We felt so incredibly lucky to have had this spectacular view of this famous landmark, only one in every three visitors has this privilege as it is most often shrouded by cloud.  Chelsea and Nate had more fun with the scope than actually standing in awe of the mountain!

A little further along close to Beyer Lake campground in Denali State Park was the Veterans Memorial overlook.  This gave us a perfect head-on view of the peak.  One of the local tour guides was telling her group that during May and June there are usually about 800 climbers on the mountain at any given time – they have to pre-plan for permits about a year in advance.

The Veterans Memorial was also impressive.

We drove into the campground and found a couple of close spots.  We realized we’d have to have a greater awareness of how level sites were as we weren’t provided with any leveling blocks.  At just $10/night, we were happy with our choice.  Without doubt, an absolute advantage of the driveable RV was the great battery life, large water and gray tanks, and simple convenience of driving into a site and being ready to ‘live’!  We are all tempted to rethink our camper choice……if only there were funds to support the thought!  The downside of something this size though is that each night and morning we had to make and then ‘un-make’ the dinette bed for the girls.

The kids had a blast running around while we cooked.  Happiness abounded!
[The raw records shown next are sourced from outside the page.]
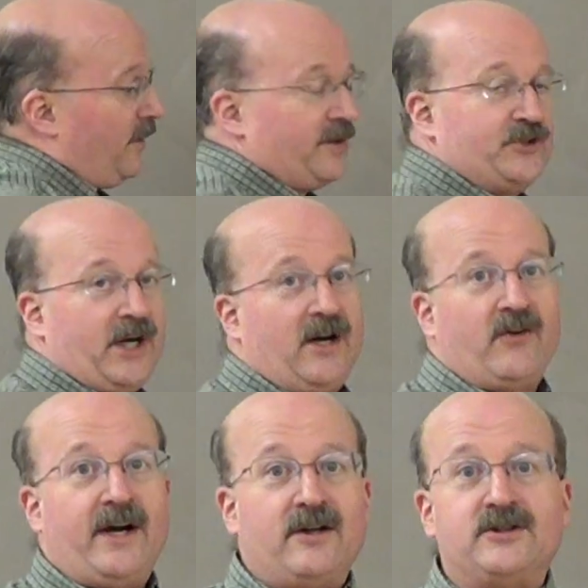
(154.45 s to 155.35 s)
the
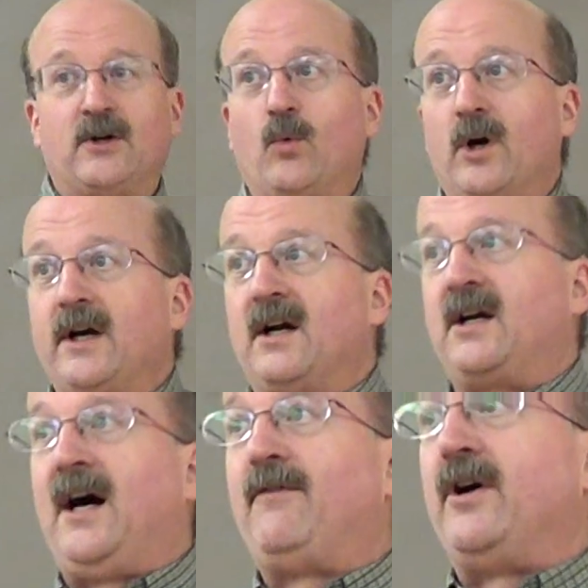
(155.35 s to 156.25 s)
generators that we're going to
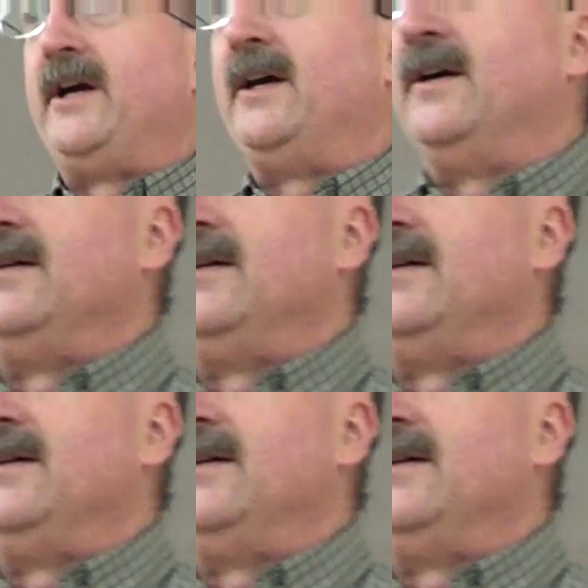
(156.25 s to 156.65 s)
cover here.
The Daves walked back to the Veterans Viewpoint close to midnight to admire the sunset.  Certainly the sun setting in the middle of the night and rising seemingly minutes later would take some getting used to!


Anonymous said...

Talkeetna-- My cousin was in the army guarding the pipeline back in the 1980's. When he got out, they gave him a homestead 3 miles from the road, about 9 miles from Talkeetna. He lived there, while building a cabin, with his wife and baby. They hiked back from town one day to find that a Grizzly had ransacked their camp. He found and killed the huge bear. Unfortunately, they just couldn't make the lifestyle work, and they came back to civilization.

June Reisz said...

that last was from June Reisz. Sorry. I accidentally clicked "Anonymous".